No menos importante, muchos gobiernos ahora necesitan recaudar más ingresos, idealmente de forma que no reduzcan la prosperidad. Una vez más, socializar gran parte del rendimiento de la tierra es una forma obvia de hacerlo. Además, la base fiscal es enorme: en Estados Unidos y Reino Unido, el valor de los “activos no producidos” representa más de la mitad de los activos totales. Lo mismo ocurre en muchos países más.
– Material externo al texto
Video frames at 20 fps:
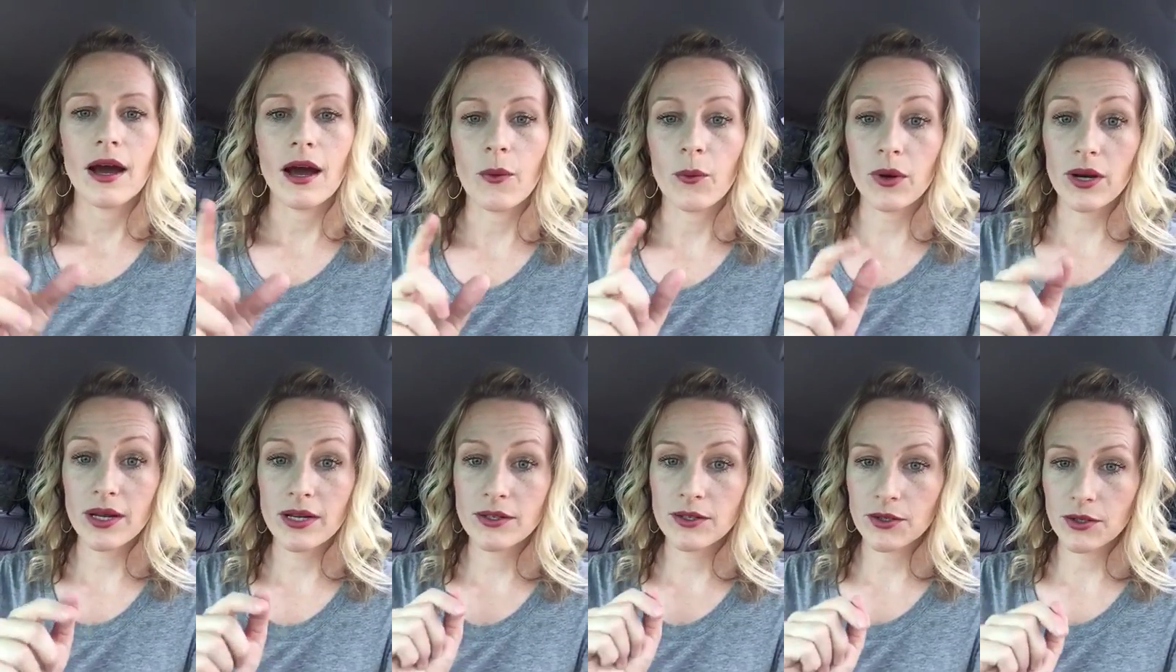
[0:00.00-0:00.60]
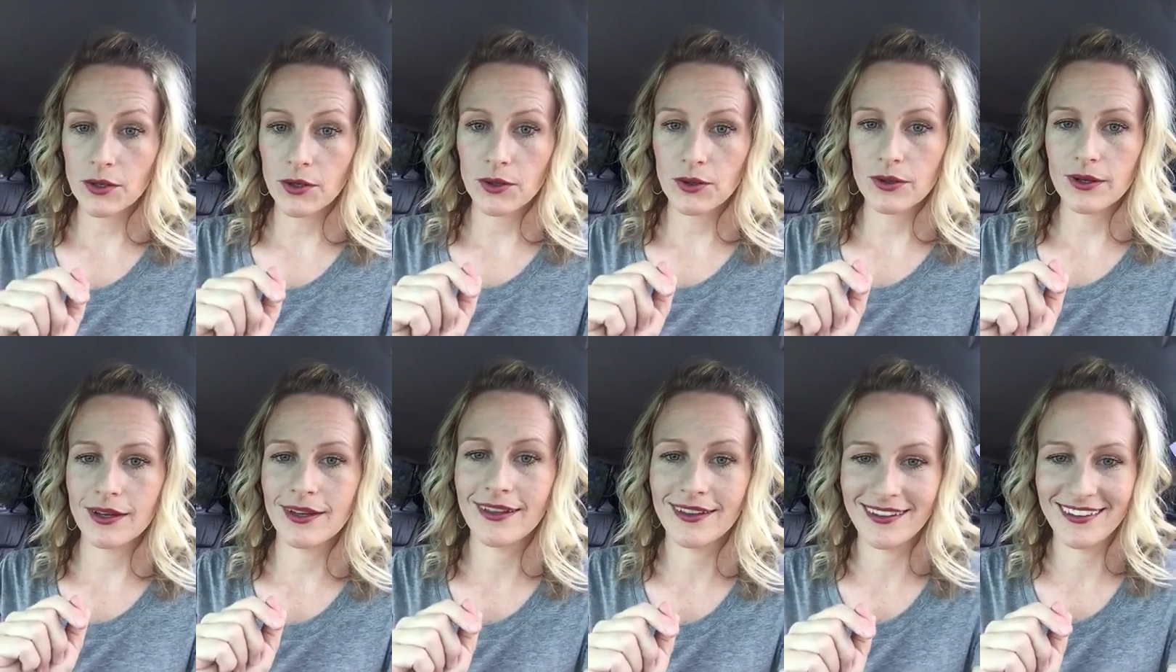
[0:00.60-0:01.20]
What I do,
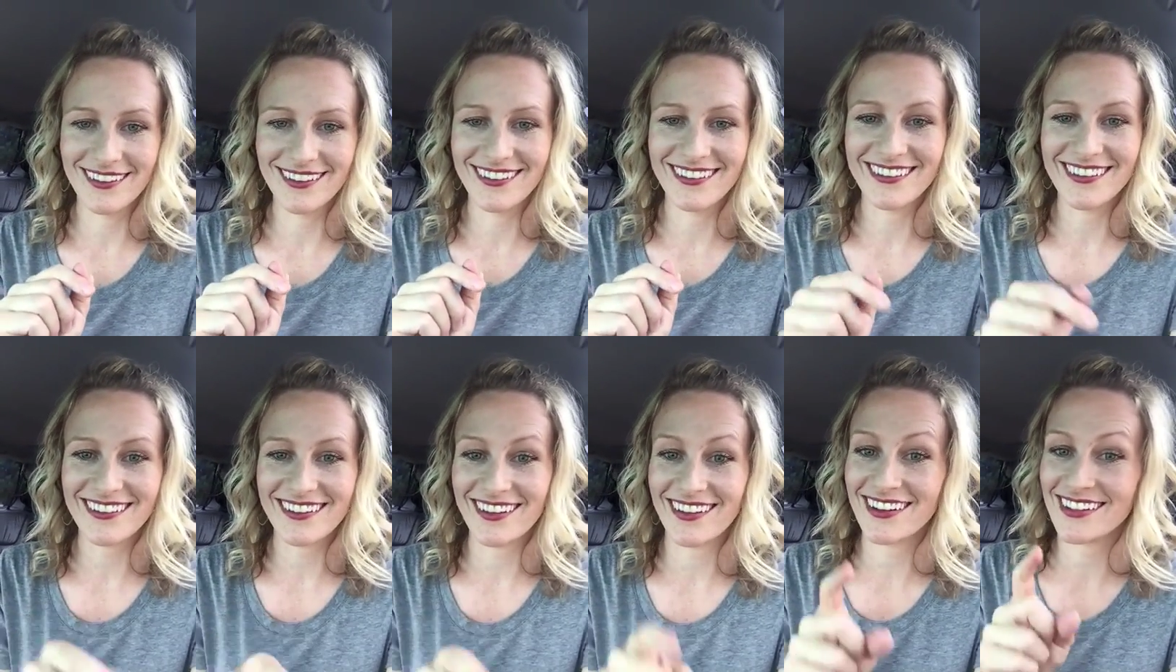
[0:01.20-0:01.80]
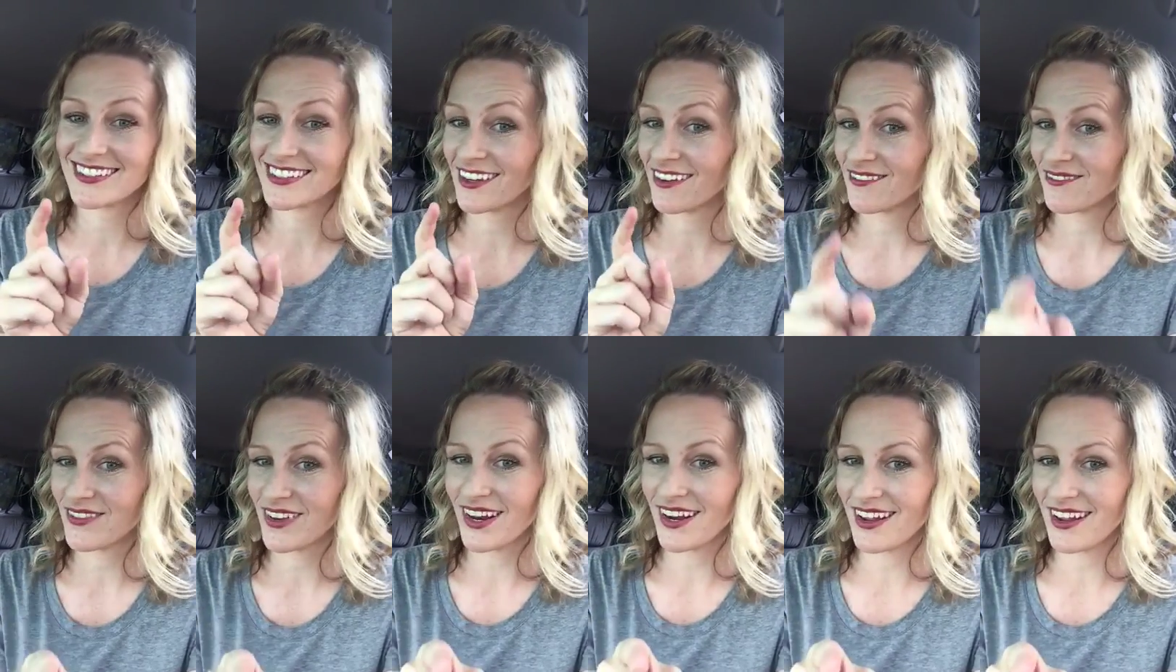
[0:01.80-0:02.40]
this is gonna sound
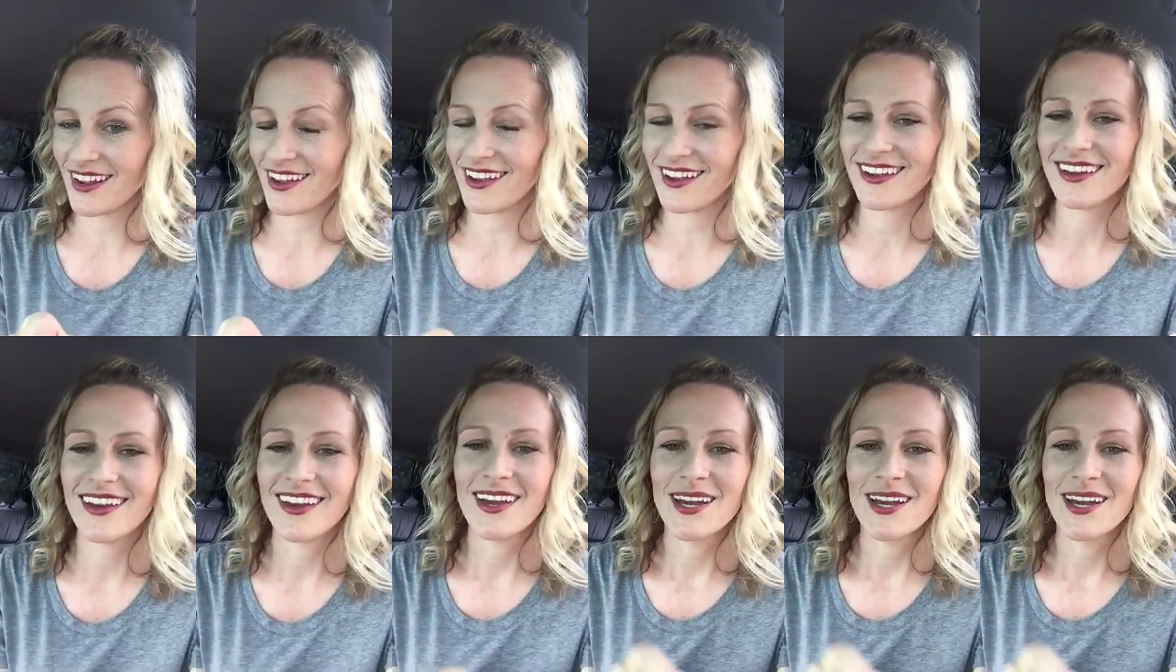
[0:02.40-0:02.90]
funny,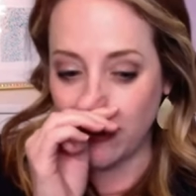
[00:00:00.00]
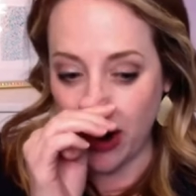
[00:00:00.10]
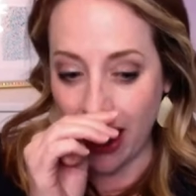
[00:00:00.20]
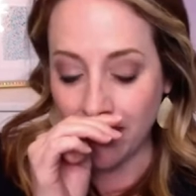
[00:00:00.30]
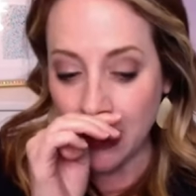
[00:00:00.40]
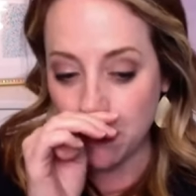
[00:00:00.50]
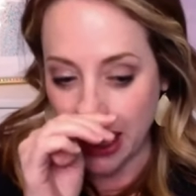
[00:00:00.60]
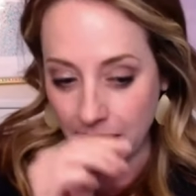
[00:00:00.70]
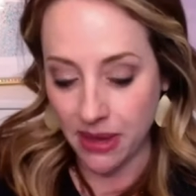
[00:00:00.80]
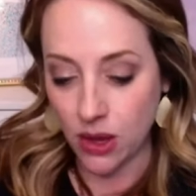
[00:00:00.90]
If they're having a
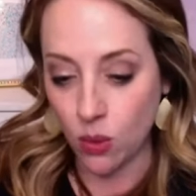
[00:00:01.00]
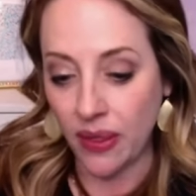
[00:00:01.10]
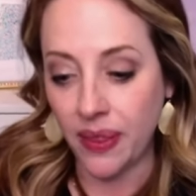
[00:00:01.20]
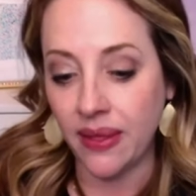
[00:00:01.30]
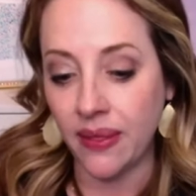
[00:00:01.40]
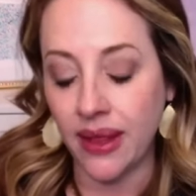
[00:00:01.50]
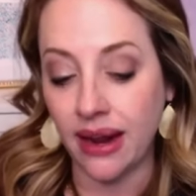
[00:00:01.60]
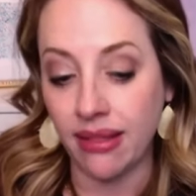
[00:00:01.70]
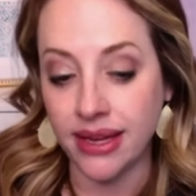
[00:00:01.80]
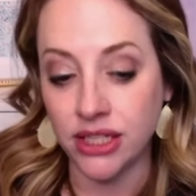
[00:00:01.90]
baby, one thing that
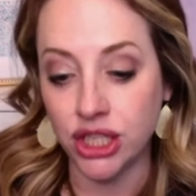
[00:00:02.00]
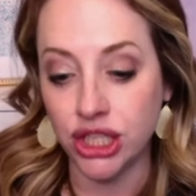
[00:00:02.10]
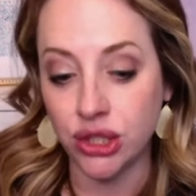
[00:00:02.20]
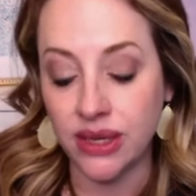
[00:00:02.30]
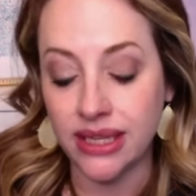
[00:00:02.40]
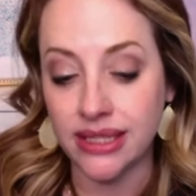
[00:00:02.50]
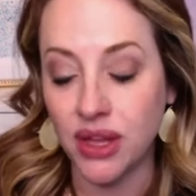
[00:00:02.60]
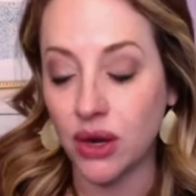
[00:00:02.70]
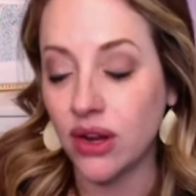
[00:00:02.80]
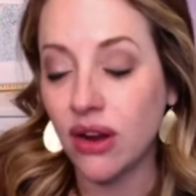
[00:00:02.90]
I like to do is,
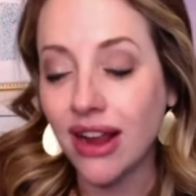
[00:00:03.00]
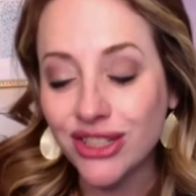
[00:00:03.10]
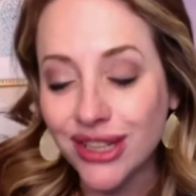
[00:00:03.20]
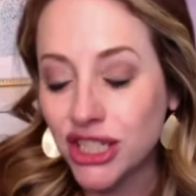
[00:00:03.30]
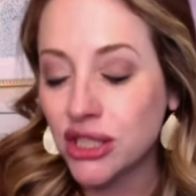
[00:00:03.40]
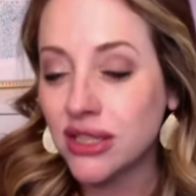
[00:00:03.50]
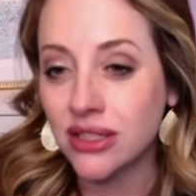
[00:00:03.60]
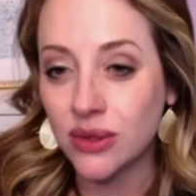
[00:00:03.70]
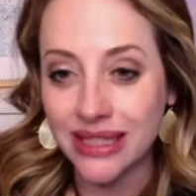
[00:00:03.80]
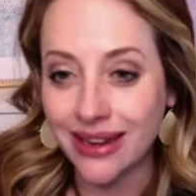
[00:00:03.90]
you know, congratulations.
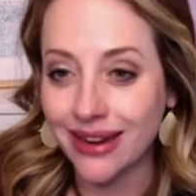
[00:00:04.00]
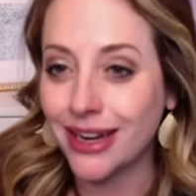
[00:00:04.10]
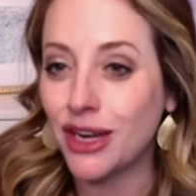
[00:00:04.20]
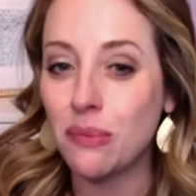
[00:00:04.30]
It's so exciting.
Nada de esto tendrá mucha importancia si en la práctica los beneficios potenciales de dejar de gravar el capital y el trabajo producidos no fueran grandes, pero lo son. Los autores del estudio del Centre for Economic Policy Research estiman, a partir de un modelo sencillo, que un aumento de la tasa impositiva sobre el valor de la tierra de 0.55 a 5.55 por ciento, con reducciones de los impuestos sobre el capital producido y el trabajo de 28 y 10 puntos porcentuales, respectivamente, aumentará la producción en 15 por ciento respecto a la tendencia. Si los responsables de la formulación de políticas quieren promover el crecimiento, este es un punto de partida evidente: gravar mucho más las rentas no devengadas y mucho menos la formación de capital y el trabajo de las personas.
El poder político de los propietarios de las tierras, grandes y pequeños, es la razón por la que los argumentos de los grandes economistas son ignorados desde hace tanto tiempo; no obstante, también existe el error intelectual de mezclar la tierra con el capital producido como si fueran la misma cosa. Algunos argumentan, además, que valorar la tierra es casi imposible, pero este punto es incorrecto. Como se muestra en el artículo, es posible valorar la tierra si los gobiernos desean hacerlo.
Es evidente que valorar la tierra puede generar problemas transitorios considerables, entre ellos los cambios en las valoraciones sobre las que se han acordado las hipotecas. Una forma de evitar este problema puede ser introducir los nuevos impuestos sobre el suelo únicamente sobre los valores superiores a los actuales. Otra puede ser introducir los nuevos impuestos de forma gradual.
Y de manera crucial, si existen reformas capaces de hacer que la situación del país en su conjunto esté mejor, en principio es posible compensar a los perdedores que nos preocupan y aún así mejorar la situación de todos los demás. Hay pocas políticas de este tipo. Sean atrevidos. Hagan la prueba con esta.